The key ground for the challenge is something one does not often see in a philosophy paper. It is a statistical analysis of remarks by non-philosophers – in this case, remarks found on health-related internet sites. Reuter gives details about his methods of search and analysis, but I will just summarize the key results, which I think his evidence clearly supports.

To wit: (1) People use both “I feel a pain” and “I have a pain” (and grammatical variants) in reporting both mild pains and severe pains. However, (2) “feel” is used about as often as “have” when mild pains are referred to, whereas “have” is used far more often than “feel” when the reported pain is severe (about 6 times as often on average, ranging from equally often to 14 times as often, depending on exactly what word — e.g., “major” , “severe”, “bad” — is used).

Result (2) is then combined with another observation: When people use variants of “seems” (e.g., “feels” “looks”, “sounds like”, etc.) in the case of senses such as touch, vision, or audition, they are making an appearance/reality distinction, and they are indicating lower confidence in their judgment. For example, if you speak of a blue tie, or say a tie is blue, you are confidently committing yourself to the claim that the tie is blue. But if you say it looks blue, you are leaving open the possibility that it might not really be blue, and that the way it looks – its appearance – is misleading as to how it really is.

The conclusion is then drawn that the difference in frequency of use of “feel” versus “have” that correlates with mildness versus severity of pain indicates that, at least for mild pains, people – users of health-related internet sites – are making an appearance/reality distinction.

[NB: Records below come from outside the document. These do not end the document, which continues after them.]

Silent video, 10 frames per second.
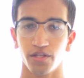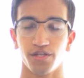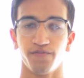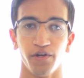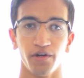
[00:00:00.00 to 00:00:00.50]
the
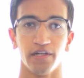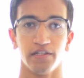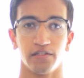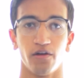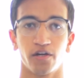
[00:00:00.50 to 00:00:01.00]
sphere
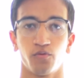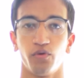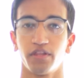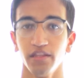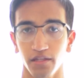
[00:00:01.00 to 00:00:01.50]
is locked
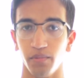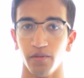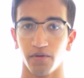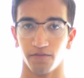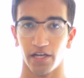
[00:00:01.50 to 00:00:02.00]
within the
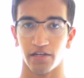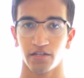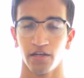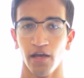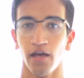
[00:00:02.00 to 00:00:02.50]
beam of
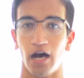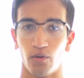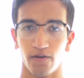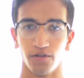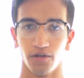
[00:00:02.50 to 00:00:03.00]
light.
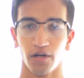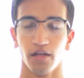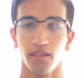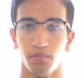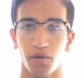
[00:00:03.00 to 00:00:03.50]
However,
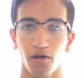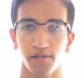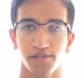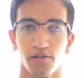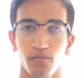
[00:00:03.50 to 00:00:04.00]
the
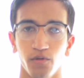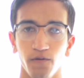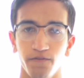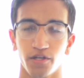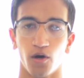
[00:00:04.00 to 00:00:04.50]
ball still
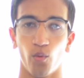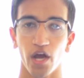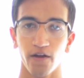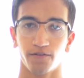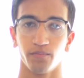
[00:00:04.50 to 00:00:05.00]
moves
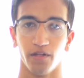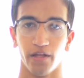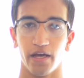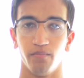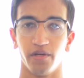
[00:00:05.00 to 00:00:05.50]
away from the
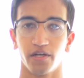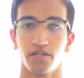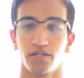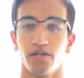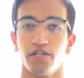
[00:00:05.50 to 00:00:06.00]
light
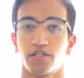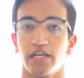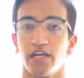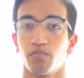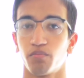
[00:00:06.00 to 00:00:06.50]
because it's
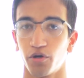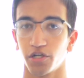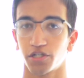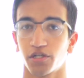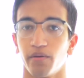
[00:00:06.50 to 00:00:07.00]
getting
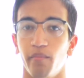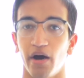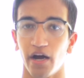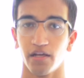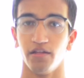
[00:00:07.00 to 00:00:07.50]
pushed
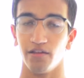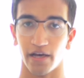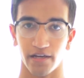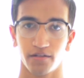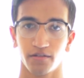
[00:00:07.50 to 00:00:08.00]
by the
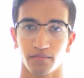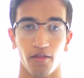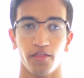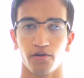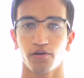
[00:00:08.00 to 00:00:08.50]
light.
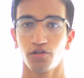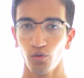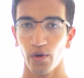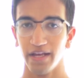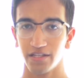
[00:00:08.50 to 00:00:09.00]
There are
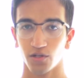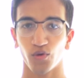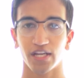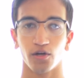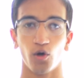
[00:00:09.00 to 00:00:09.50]
two ways
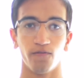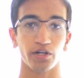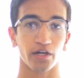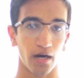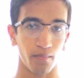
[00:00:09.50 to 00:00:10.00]
we can
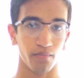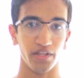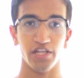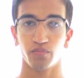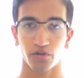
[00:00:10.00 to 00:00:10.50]
overcome
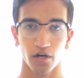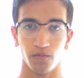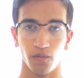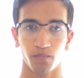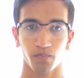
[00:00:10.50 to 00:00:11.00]
this
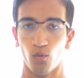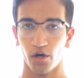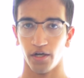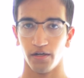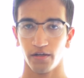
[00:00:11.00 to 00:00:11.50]
problem.
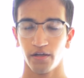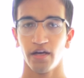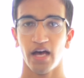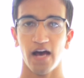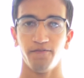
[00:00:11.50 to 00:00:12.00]
1.
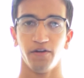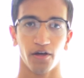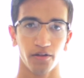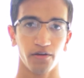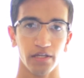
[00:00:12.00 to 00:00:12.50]
Have
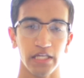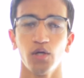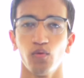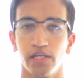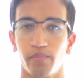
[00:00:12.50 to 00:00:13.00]
another
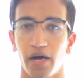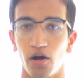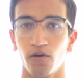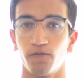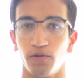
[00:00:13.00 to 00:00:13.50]
equally
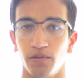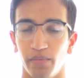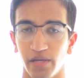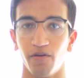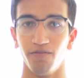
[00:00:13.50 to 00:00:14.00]
powerful
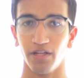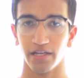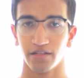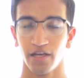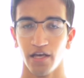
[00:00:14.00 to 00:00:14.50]
beam of
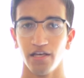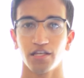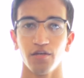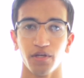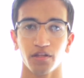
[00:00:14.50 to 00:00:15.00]
light,
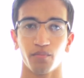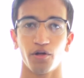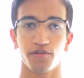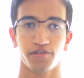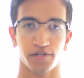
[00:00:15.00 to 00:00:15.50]
keeping the
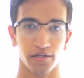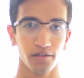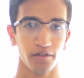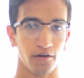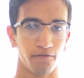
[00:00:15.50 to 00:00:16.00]
ball
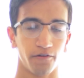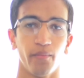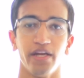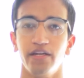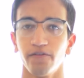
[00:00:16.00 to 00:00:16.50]
still
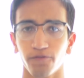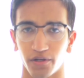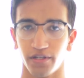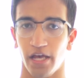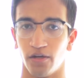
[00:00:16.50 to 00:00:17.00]
from a
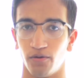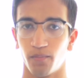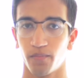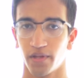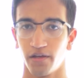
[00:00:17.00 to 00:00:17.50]
different angle.
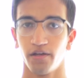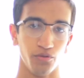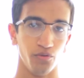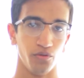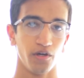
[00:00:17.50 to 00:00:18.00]

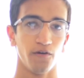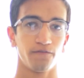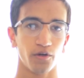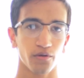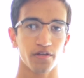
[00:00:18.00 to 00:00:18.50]
2.
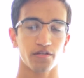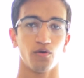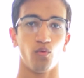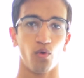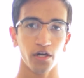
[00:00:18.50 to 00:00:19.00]
Focus
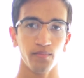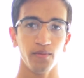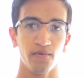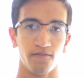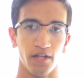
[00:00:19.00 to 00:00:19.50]
one
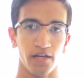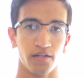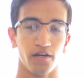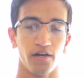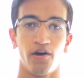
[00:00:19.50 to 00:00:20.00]
beam of
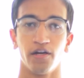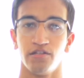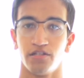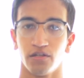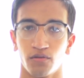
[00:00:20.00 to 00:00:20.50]
light on a
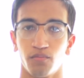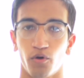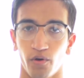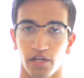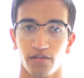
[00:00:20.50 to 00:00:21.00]
single
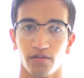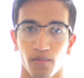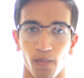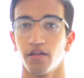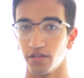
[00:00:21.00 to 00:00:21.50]
point.
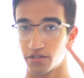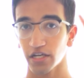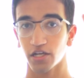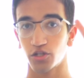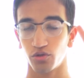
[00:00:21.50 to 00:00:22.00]
The
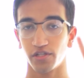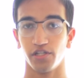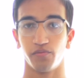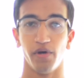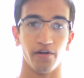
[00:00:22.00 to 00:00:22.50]
second choice
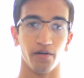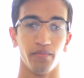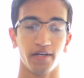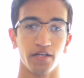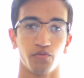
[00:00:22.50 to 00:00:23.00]
is better
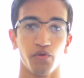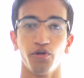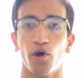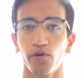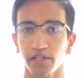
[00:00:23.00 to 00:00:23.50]
because we
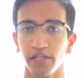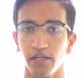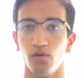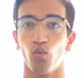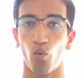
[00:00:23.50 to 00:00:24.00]
would only
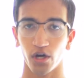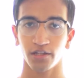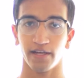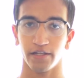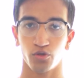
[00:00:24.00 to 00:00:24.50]
need
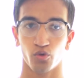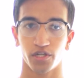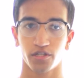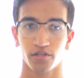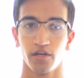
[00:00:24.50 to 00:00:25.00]
one light
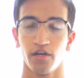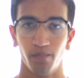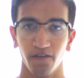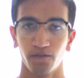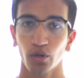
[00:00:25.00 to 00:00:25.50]
source.
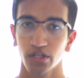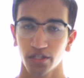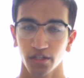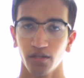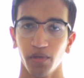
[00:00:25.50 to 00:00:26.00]
By
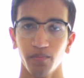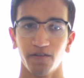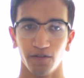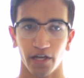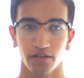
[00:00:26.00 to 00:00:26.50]
focusing the beam
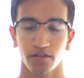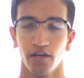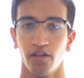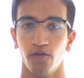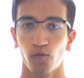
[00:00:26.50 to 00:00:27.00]
of light,
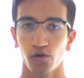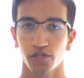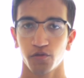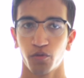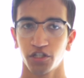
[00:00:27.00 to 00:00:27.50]
the
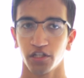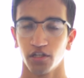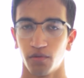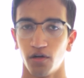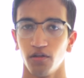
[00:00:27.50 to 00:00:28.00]
forces pushing
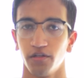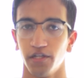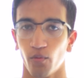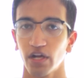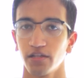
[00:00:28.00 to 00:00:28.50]
the ball
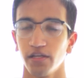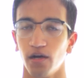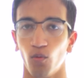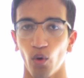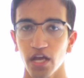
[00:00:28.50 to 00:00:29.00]
directly
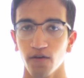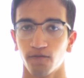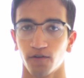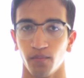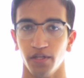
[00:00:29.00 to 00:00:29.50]
away
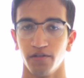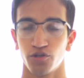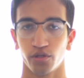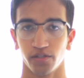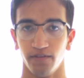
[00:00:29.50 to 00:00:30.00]
from the
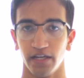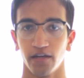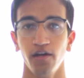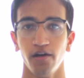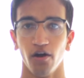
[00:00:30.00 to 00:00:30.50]
source of
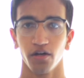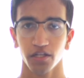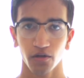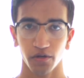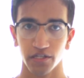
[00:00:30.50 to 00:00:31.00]
light are
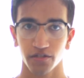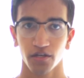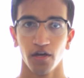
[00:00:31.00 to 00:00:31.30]
decreased,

Of course, this conclusion depends on supposing that there is not a better explanation of the correlation between “feel”/”have” and mild/severe. Reuter considers several more or less plausible alternative explanations, and adequately rebuts them. The most plausible of these is that “I have a pain” is, implicitly, a request for help. If the pain is mild, there may be no need for help, so the person reduces the help-seeking implication by using “feel” instead of “have”.

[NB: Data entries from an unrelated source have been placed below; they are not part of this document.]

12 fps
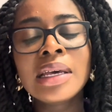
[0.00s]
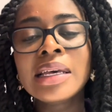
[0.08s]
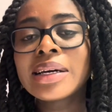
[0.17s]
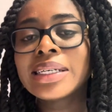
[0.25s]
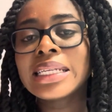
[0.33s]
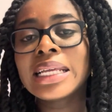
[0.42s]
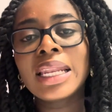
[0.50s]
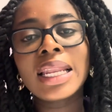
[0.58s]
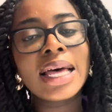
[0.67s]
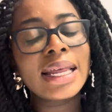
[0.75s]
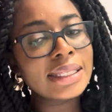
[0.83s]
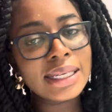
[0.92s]
Because a
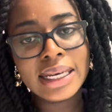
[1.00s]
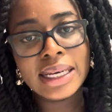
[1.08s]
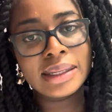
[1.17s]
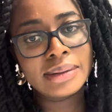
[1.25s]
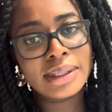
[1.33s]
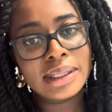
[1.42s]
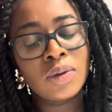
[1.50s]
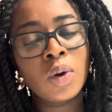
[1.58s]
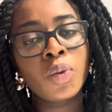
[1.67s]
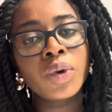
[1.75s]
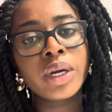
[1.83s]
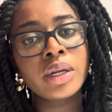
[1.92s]
lot of times
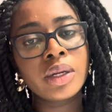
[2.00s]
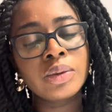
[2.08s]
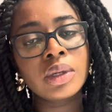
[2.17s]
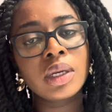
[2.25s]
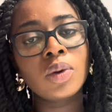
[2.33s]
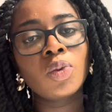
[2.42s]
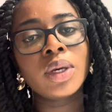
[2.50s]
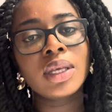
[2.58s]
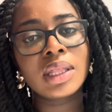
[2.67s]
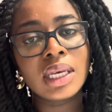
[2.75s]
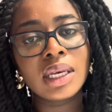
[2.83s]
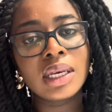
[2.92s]
when we are lonely, we
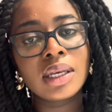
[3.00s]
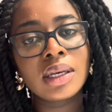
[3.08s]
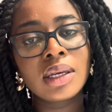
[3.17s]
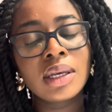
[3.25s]
think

Reuter’s point about this suggestion is that more direct means of seeking aid are easily available, so it is unlikely that pain reports have the function of indirectly asking for help.

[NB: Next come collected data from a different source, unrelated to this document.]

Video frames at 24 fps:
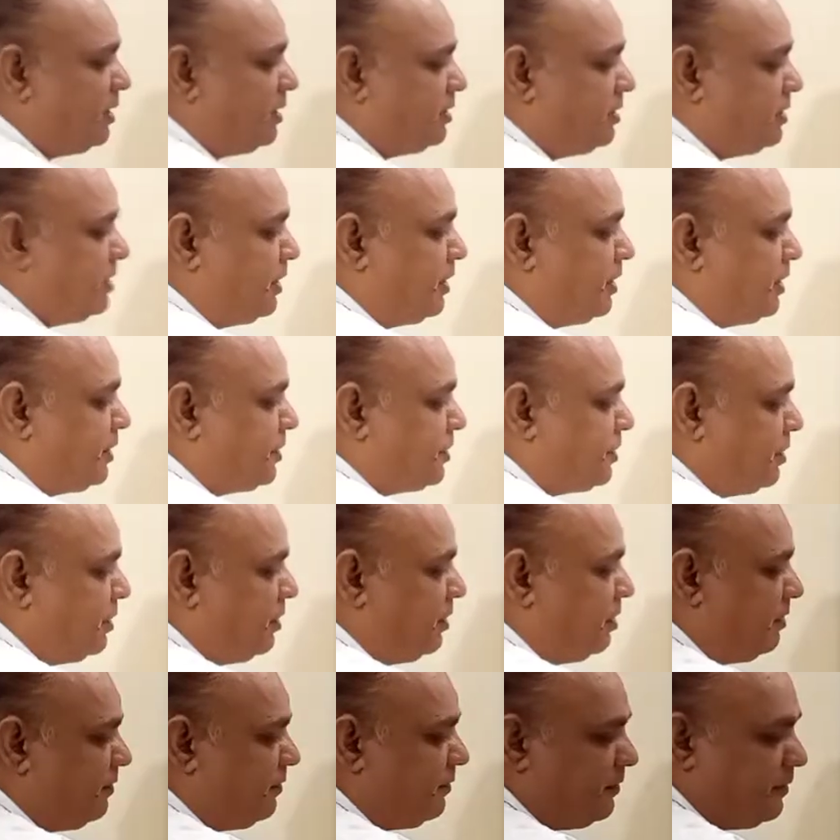generation
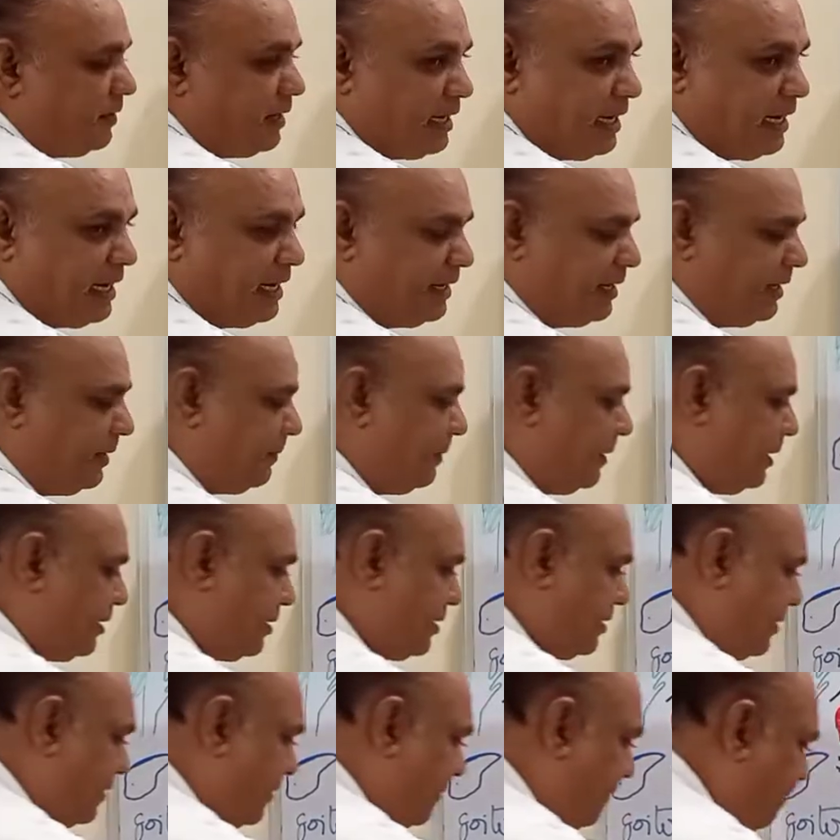of
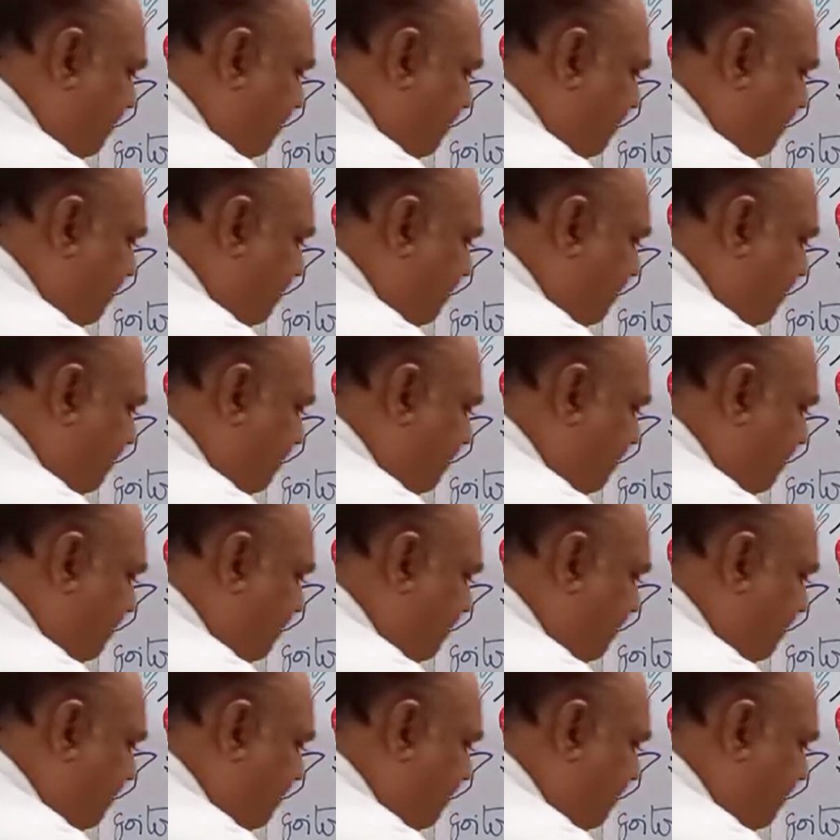ATPs.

There is, however, a variant of this alternative that Reuter does not consider. People know that others are likely to empathize with a reporter of pain. So, if the pain is mild, the person who reports it may want to convey something like “Don’t worry, don’t feel bad for me, it’s only a little pain”. Perhaps using “feel” is a way of indicating this lack of need for empathy.

Of course, it’s unlikely that anyone thinks explicitly that this is what they are doing. So, we might wonder whether such an unconscious adjustment of language is too subtle to be plausible. I do not think so. Consider the shades of politeness in the following list:

Shut the door.

Shut the door, ok?

Would you shut the door?

Please shut the door.

Would you shut the door, please?

If you’ll shut the door, we’ll be less likely to be interrupted.

Which of these we use depends on how we are related to the person we’re addressing, and on circumstances. We do use different degrees of politeness, and we may sometimes pay careful attention to how to put a request. But on many occasions, we tailor what we say to relationships and circumstances without reflecting on or attending to our choice of phrasing, or even realizing that we are adjusting our words to relationships and circumstances. So, perhaps we are sometimes engaging in a similar, unreflective shading of politeness when we say that we “feel a pain” instead of that we “have a pain”.

Whether or not that is a good explanation, we should not forget result (1): People sometimes use “feel” even for severe pains that they cannot plausibly be taken to regard as unreal.

[Kevin Reuter (2011) “Distinguishing the Appearance from the Reality of Pain” _Journal of Consciousness Studies_ 18(9-10):94-109.]

6 Responses to Is There an Appearance/Reality Distinction for Pain?

  1. Kevin Reuter says:

    Thanks Bill for your counter-response. I think we are getting somewhere here.

    There is a certain question-begging language that we both use. When you say, “it is not intuitive for me at all that one could be unconfident about one’s feelings”, then you have not attacked my position, because I do not regard pains as feelings. I do not say that we are unconfident about feelings but unconfident about pains which I take to be conditions of body parts. Take the analogy with colour. Colours and pains I take to be out there in the world, and vision and nociception allow us to perceive these properties. My study reveals certain parallels between how we speak about colours and how we speak about pains, and my hypothesis is that the reason for this parallel language use lies in the unconfidence regarding the property that is talked about.
    Now you might object that I beg the question myself by assuming that pains are not feelings. That’s why we should better just talk about pain simpliciter, and at least for our debate leave it open what pains really are.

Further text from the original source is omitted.